As for farmers market score, it does not seem to have as strong trends. They have quite a few bumps on the way. Generally speaking, it looks like they are below the dotted lines after score 10 or so. All I can say is that there are slight trends that go down.
I have confirmed some correlation between the number of farmers markets and heart disease mortality for counties.
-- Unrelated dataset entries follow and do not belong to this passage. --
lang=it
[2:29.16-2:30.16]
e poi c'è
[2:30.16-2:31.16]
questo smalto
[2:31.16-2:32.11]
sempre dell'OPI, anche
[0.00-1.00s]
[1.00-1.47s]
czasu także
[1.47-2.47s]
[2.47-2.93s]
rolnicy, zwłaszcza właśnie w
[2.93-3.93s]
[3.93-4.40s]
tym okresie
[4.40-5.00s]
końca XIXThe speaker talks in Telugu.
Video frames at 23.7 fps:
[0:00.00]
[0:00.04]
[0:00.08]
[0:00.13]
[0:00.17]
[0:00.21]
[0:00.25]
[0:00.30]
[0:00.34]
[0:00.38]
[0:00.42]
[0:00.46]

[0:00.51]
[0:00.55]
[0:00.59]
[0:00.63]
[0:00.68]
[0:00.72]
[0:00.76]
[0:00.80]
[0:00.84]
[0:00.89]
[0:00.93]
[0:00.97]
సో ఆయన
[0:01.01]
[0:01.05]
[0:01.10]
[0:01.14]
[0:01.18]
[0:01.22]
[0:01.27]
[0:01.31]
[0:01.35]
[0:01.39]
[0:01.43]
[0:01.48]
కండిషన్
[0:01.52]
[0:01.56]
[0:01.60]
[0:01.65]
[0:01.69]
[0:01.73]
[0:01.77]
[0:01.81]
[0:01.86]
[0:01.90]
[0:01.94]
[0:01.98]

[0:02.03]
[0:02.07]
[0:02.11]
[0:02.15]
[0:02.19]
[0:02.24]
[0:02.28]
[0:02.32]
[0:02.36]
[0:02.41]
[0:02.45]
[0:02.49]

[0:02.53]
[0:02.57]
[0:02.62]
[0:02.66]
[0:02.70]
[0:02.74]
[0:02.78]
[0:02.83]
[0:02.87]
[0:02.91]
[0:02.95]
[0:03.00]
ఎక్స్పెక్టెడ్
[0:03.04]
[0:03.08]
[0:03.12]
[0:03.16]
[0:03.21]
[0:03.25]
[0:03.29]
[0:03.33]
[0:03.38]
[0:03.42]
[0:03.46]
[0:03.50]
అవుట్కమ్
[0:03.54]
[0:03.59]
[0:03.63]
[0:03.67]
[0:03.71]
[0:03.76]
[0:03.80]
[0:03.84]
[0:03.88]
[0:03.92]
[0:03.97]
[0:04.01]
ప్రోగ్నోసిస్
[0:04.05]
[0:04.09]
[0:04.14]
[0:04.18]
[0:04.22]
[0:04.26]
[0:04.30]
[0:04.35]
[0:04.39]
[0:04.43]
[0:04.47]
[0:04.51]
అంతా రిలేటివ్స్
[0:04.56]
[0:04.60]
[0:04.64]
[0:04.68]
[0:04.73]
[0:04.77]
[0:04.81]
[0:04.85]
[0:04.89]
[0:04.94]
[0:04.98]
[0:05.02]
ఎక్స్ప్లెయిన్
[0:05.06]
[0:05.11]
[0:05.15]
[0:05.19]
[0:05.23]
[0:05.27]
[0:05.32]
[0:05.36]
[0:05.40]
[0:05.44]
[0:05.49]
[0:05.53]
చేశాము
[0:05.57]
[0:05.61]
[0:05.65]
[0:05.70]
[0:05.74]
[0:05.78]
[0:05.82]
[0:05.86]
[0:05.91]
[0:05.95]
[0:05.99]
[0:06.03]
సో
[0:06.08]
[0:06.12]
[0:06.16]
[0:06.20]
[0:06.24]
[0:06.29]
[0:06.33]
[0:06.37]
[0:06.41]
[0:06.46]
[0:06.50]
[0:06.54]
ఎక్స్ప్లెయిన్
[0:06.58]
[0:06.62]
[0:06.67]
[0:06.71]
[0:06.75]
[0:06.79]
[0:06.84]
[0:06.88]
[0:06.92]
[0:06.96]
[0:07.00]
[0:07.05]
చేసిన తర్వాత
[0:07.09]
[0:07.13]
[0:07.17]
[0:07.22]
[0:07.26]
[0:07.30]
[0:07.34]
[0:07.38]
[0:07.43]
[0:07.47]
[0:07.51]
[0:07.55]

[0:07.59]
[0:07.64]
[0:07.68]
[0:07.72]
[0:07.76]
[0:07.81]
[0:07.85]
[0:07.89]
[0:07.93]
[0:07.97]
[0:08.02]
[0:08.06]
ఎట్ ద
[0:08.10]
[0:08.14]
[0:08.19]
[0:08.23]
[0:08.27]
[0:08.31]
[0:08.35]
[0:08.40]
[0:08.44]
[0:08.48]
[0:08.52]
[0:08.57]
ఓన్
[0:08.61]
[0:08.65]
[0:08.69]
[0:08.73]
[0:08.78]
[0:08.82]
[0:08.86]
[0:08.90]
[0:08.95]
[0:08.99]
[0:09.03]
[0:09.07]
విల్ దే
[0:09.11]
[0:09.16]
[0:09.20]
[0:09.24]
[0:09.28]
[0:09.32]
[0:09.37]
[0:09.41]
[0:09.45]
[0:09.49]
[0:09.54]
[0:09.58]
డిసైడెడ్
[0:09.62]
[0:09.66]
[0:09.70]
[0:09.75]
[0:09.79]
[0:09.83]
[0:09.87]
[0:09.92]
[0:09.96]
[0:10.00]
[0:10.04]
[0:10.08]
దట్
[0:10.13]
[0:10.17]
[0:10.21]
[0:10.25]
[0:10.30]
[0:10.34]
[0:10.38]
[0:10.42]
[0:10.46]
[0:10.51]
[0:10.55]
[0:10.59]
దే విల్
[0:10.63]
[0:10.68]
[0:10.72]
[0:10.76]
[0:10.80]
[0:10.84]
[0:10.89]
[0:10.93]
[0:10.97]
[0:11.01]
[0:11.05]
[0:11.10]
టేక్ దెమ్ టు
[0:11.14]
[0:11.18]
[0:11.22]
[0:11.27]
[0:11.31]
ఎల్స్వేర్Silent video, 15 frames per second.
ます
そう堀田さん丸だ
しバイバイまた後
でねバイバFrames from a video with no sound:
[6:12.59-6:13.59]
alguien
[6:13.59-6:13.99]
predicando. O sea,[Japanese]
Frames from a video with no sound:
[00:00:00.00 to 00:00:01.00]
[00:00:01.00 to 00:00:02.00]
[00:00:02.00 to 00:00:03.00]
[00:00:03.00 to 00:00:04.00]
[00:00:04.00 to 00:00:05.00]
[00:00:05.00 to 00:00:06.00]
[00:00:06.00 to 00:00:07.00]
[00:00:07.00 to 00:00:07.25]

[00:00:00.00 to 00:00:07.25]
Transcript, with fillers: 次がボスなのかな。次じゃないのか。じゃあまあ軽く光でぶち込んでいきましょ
The correlations are found to be strong in the southern states like Florida, South Carolina, Tennessee. Especially, they have stronger relationships with how many farmers markets there are than how big farmers markets are. In other words, quantitative aspects outmatter qualitative aspects. This could be due to the scoring equation I set up that simply gives one point for one item available, which would probably be unfair because some items must have more to do with health than other items. The scoring might explain the median graphs too that show the declining trends for both men and women as the number of farmers markets increase, but not exactly so as the scores go up. In conclusion, I have found some meaningful reltionship that heart disease mortality is lower where there are more farmers markets than there are less, and some relationship with quality of farmers markets.